Savvas Papaioannou,Panayiotis Kolios,Christos G. Panayiotou,Marios M. Polycarpou
Abstract:In the rapidly changing environments of disaster response, planning and decision-making for autonomous agents involve complex and interdependent choices. Although recent advancements have improved traditional artificial intelligence (AI) approaches, they often struggle in such settings, particularly when applied to agents operating outside their well-defined training parameters. To address these challenges, we propose an attention-based cognitive architecture inspired by Dual Process Theory (DPT). This framework integrates, in an online fashion, rapid yet heuristic (human-like) responses (System 1) with the slow but optimized planning capabilities of machine intelligence (System 2). We illustrate how a supervisory controller can dynamically determine in real-time the engagement of either system to optimize mission objectives by assessing their performance across a number of distinct attributes. Evaluated for trajectory planning in dynamic environments, our framework demonstrates that this synergistic integration effectively manages complex tasks by optimizing multiple mission objectives.
What problem does this paper attempt to address?
The problem that this paper attempts to solve is how to plan and make decisions for autonomous agents (such as drones) in dynamic and unpredictable environments in disaster response scenarios. Specifically, the research aims to address the following challenges:
1. **Complex and interdependent choices**: In a rapidly changing disaster environment, planning and decision - making involve complex and interdependent choices.
2. **Operations beyond the scope of training parameters**: Traditional AI methods usually encounter difficulties when applied to agents that are beyond their well - defined training parameter ranges.
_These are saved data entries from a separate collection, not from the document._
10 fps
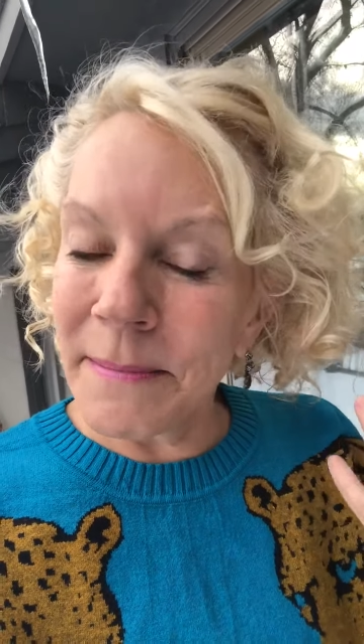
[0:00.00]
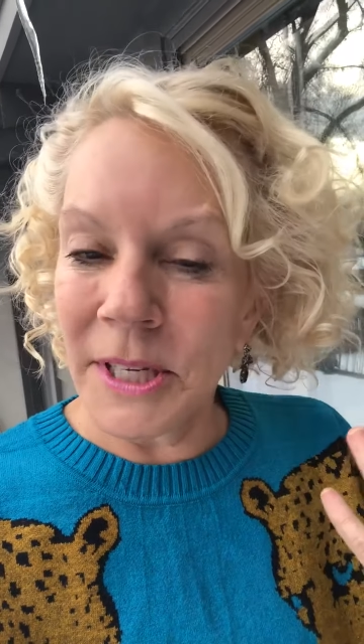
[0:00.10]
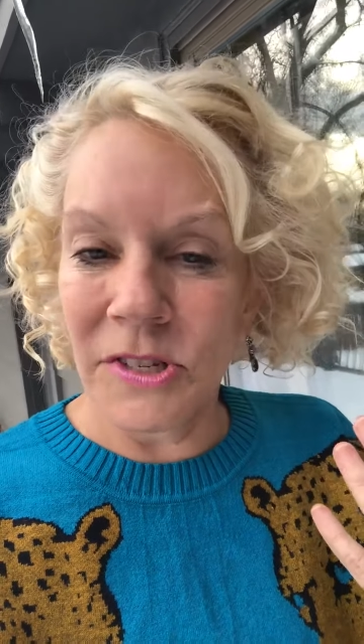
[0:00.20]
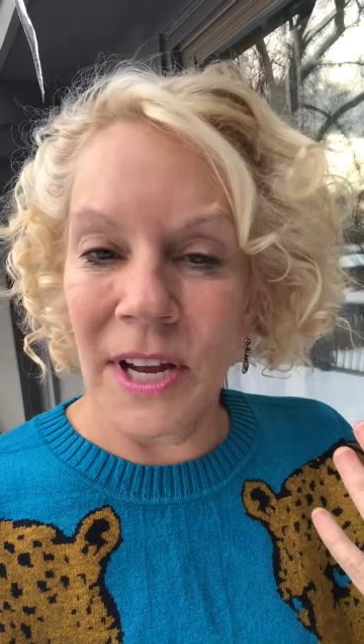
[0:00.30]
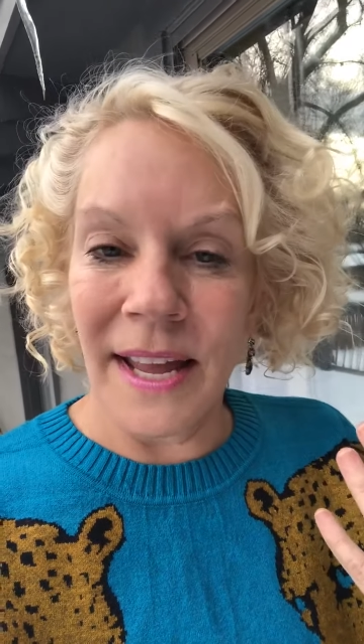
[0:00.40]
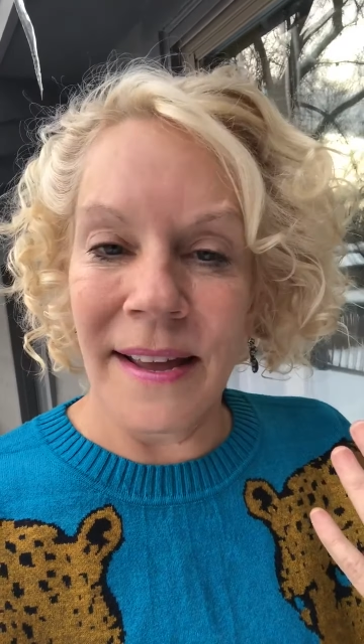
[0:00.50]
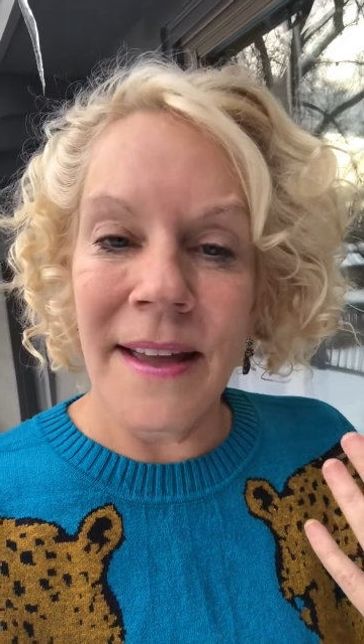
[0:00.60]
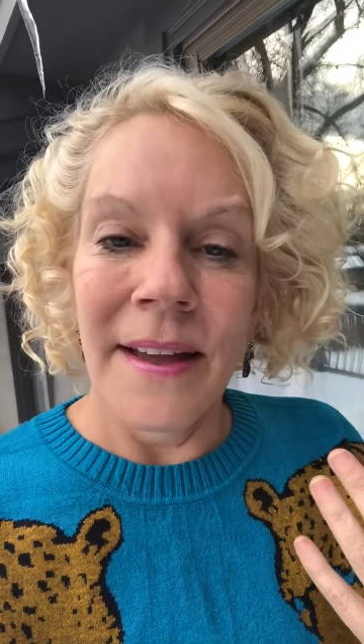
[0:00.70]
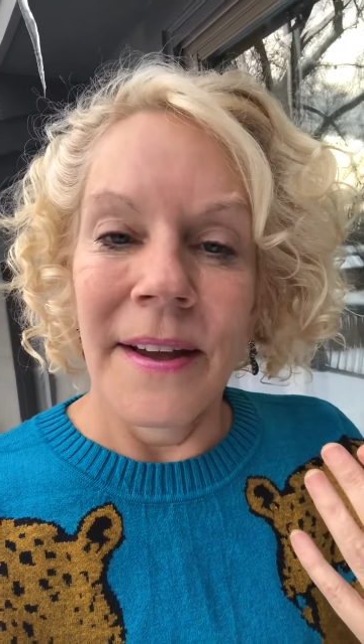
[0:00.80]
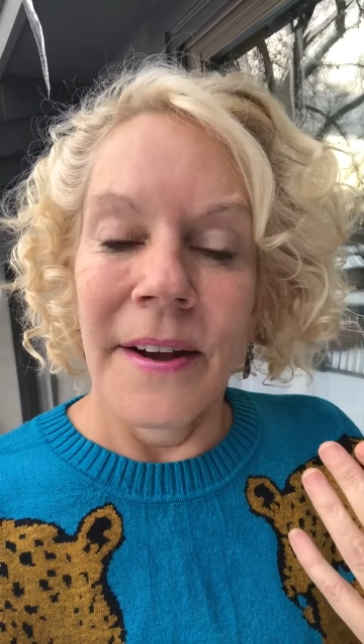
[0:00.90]

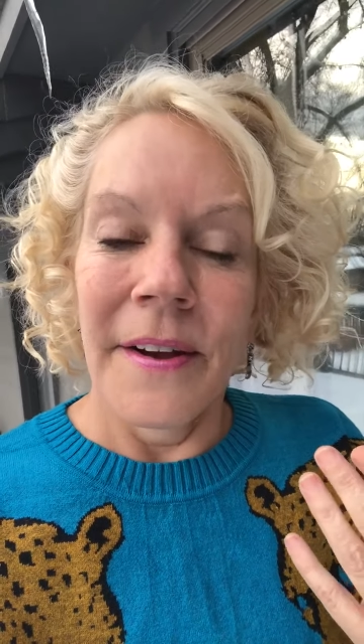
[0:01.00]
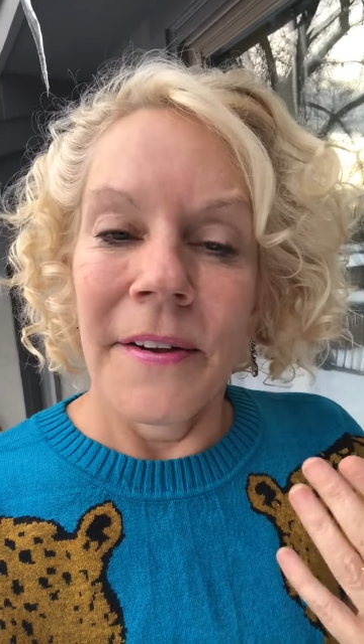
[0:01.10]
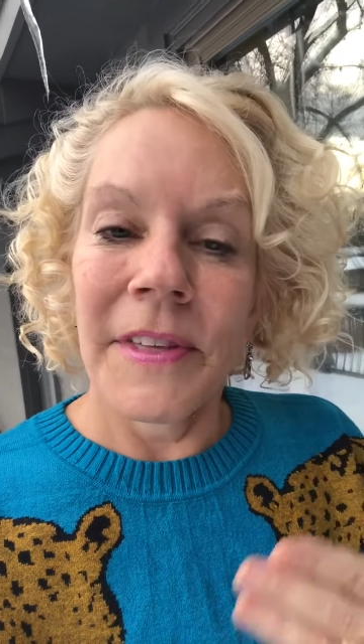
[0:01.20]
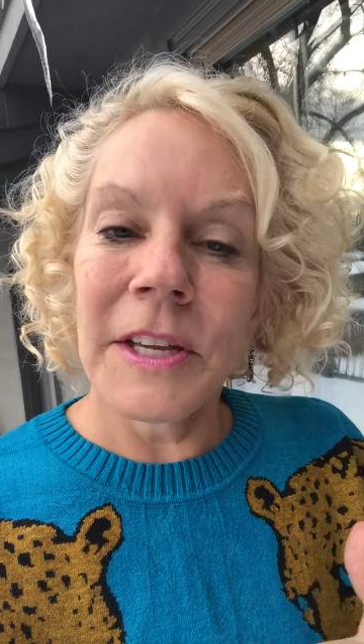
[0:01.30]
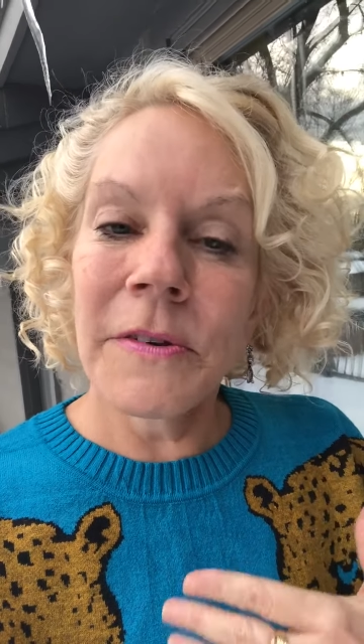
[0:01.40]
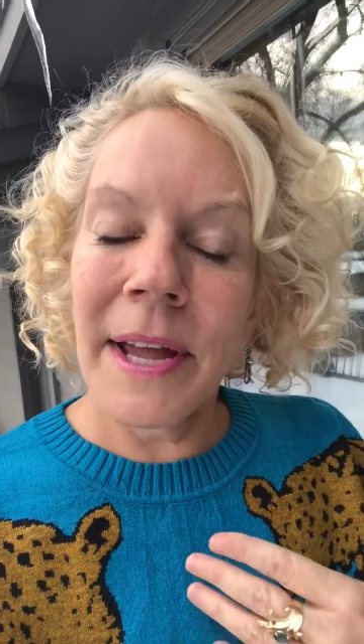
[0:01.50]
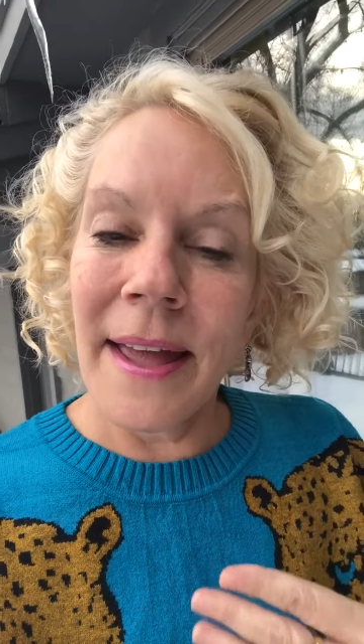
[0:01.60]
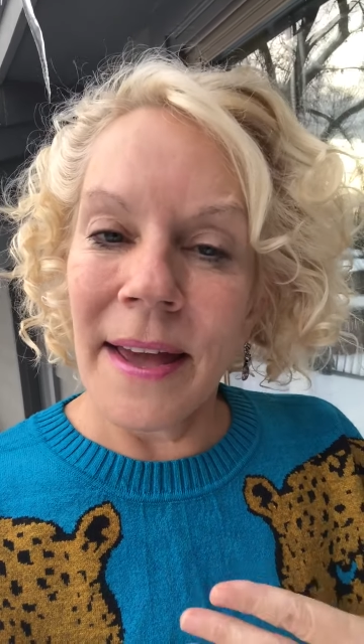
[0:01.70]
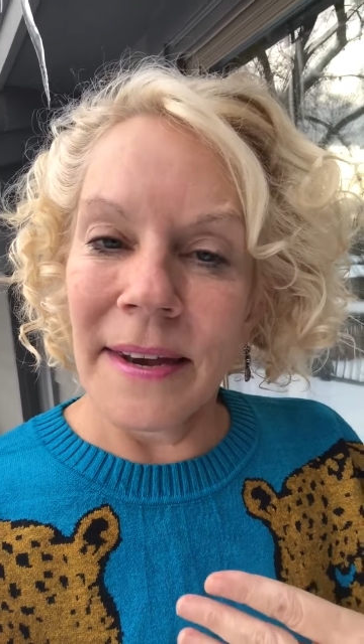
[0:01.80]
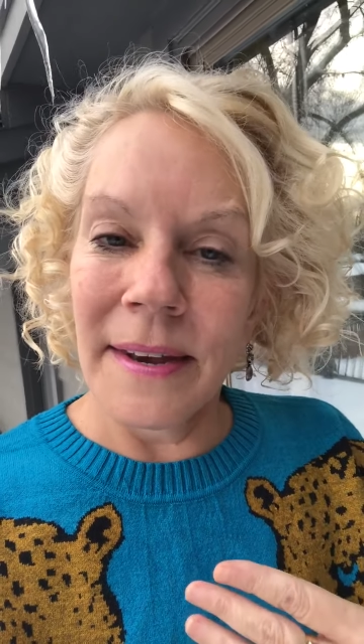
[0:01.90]
imaging that you
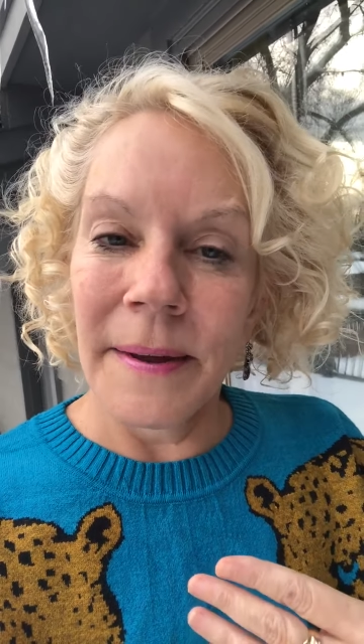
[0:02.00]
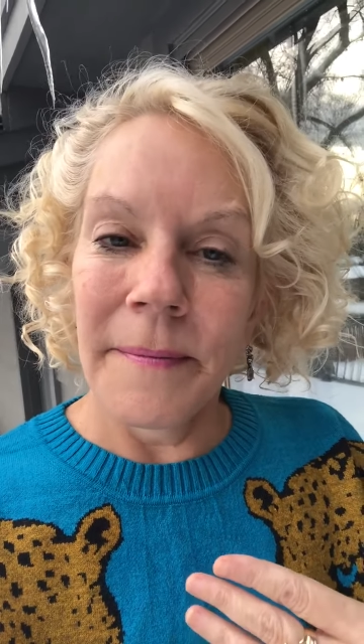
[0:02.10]
can.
To address these challenges, the authors propose a cognitive architecture based on the attention mechanism, which is inspired by the Dual Process Theory (DPT). This framework integrates the fast but heuristic human - like response (System 1) with the slow but optimized machine - intelligence planning ability (System 2) online. By evaluating the performance of the two systems, the supervisory controller can dynamically determine in real - time which system to use to optimize the task objective.
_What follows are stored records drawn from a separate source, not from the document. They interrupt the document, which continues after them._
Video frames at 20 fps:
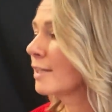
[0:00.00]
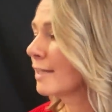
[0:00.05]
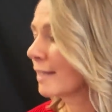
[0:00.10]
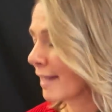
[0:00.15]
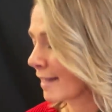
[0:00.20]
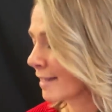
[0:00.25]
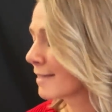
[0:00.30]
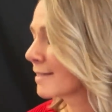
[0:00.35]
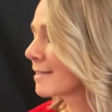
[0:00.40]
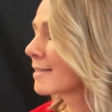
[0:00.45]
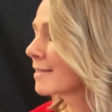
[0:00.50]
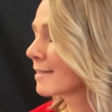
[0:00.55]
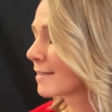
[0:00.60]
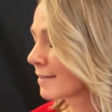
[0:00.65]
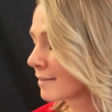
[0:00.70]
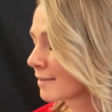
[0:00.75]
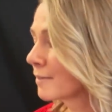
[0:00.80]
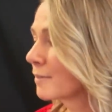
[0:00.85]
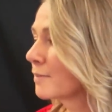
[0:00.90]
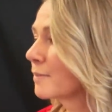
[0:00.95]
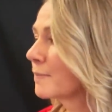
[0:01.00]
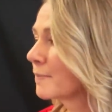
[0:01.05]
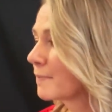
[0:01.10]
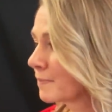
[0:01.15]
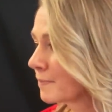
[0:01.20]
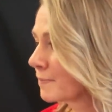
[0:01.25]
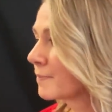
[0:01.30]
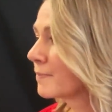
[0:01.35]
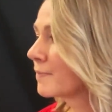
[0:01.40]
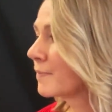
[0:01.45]
Yes. Okay. Yeah.
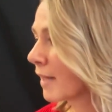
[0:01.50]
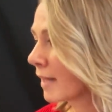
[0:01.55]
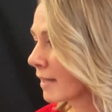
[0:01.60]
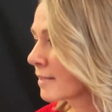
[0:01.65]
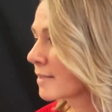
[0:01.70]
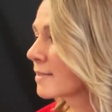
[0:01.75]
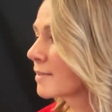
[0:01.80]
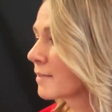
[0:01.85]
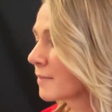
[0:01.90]
Yes.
### Specific problem description
The specific problem statement in the paper focuses on how to guide an Unmanned Aerial Vehicle (UAV) with shared autonomy to search for survivors in remote forest areas affected by wildfires. The goal of the drone is to reach the predetermined target area while avoiding the fire lines along the path. Suppose there is a Disaster Early Warning System (EWS), which is equipped with various sensors and data sources (such as weather stations and satellite images), providing real - time alerts and predicting the spread of fire lines. Therefore, the team's task is to design a drone trajectory that can not only reach the target area but also safely traverse the dynamic disaster environment.
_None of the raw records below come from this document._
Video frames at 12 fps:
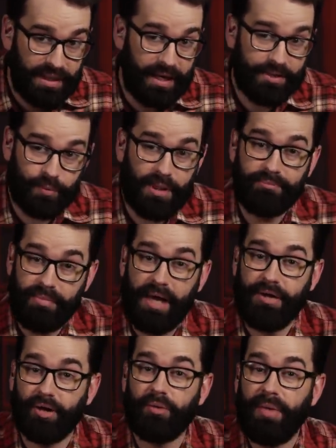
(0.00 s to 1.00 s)
as we
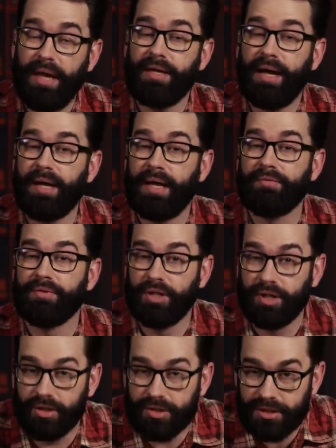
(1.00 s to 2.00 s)
may or may not have
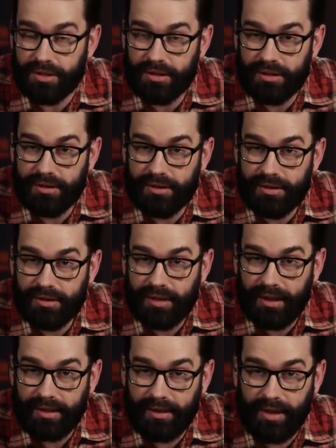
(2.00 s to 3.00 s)
learned,
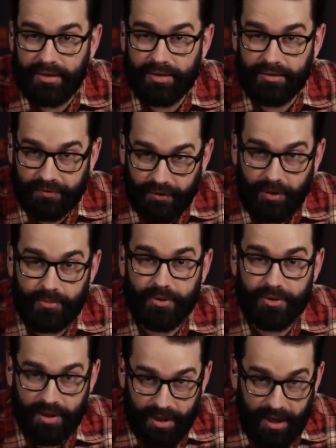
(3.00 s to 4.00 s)
I can neither confirm
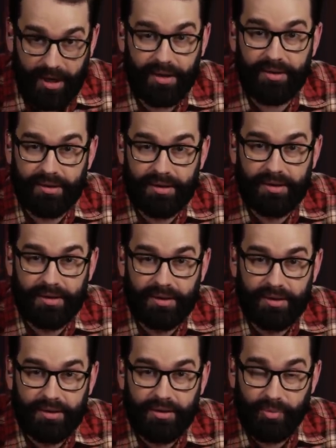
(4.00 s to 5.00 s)
nor deny,
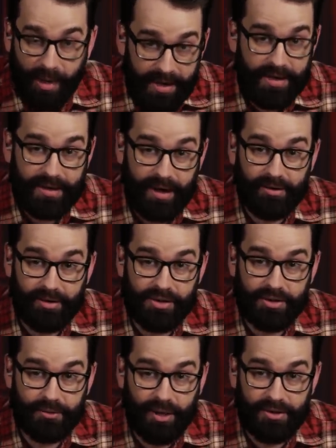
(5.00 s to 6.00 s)
you might encounter a
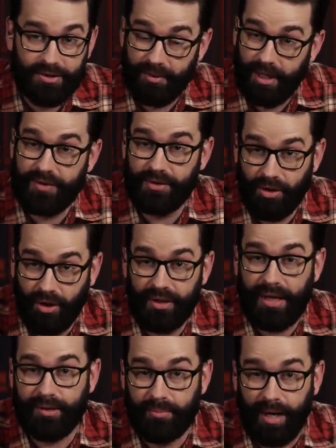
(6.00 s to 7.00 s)
situation where you have to
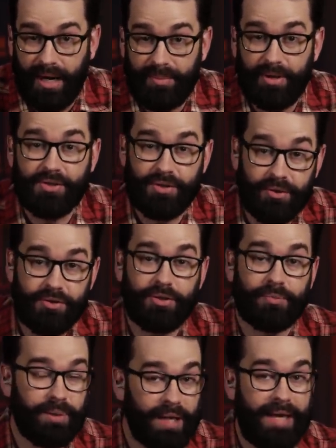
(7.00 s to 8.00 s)
dole out a bribe as soon as
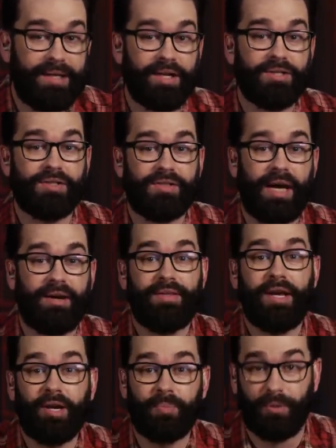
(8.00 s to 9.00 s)
your plane touches down in
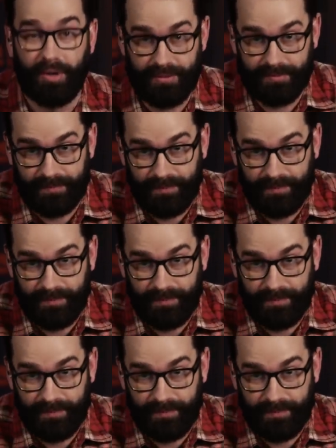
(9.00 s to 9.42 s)
the airport.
The drone is designed to operate in two modes:
- **Semi - autonomous mode (System 1)**: It responds quickly but lacks optimization for task completion time, drone battery life, and energy consumption.
- **Autonomous mode (System 2)**: It uses an optimal controller to calculate control inputs to optimize task completion time or the drone's energy consumption, taking into account the drone's dynamics and fire line conditions.
### Problem formulation
The paper proposes a cognitive controller to solve the above problems, which is formulated as follows:
\[
(P1) \quad \text{Cognitive Controller}
\]
\[
\min_{\{u_{t+\tau|t}, x_{t+\tau|t}, S_t\}_{\tau = 1}^T} F_t(X_T, U_T, S_t),
\]
\[
\text{subject to: }
\begin{cases}
x_{t+\tau|t}=\Phi x_{t+\tau - 1|t}+\Gamma u_{t+\tau|t} & (\tau\in[1,..,T]) \\
x_{t|t}=x_{t|t - 1} \\
x_p^{t+\tau|t}\notin\Delta(C_i^{1:t}) & \forall i \\
\Psi_t = g(\Psi_{t - 1}, A_t) \\
S_t=\arg\max_{i\in\{1,2\}}\Psi_t(i) \\
x_{t+\tau|t}\in X, u_{t+\tau|t}\in U, i\in\{1,..,N_t\}
\end{cases}
\]
Here, $X_T=\{x_{t+\tau|t}\}_{\tau = 1}^T$ and $U_T=\{u_{t+\tau|t}\}_{\tau = 1}^T$ represent the state and control input sequences respectively, and $S_t\in\{1,2\}$ represents the active system (i.e., System 1 or System 2) selected by the supervisory controller. The objective function $F_t(·, S_t)$ depends on the active system $S_t$ and involves one of the following objectives:
- System response time
- Estimated task completion time
- Energy efficiency
The constraints ensure the dynamic limitations of the drone, avoidance of fire lines, and the system switching logic.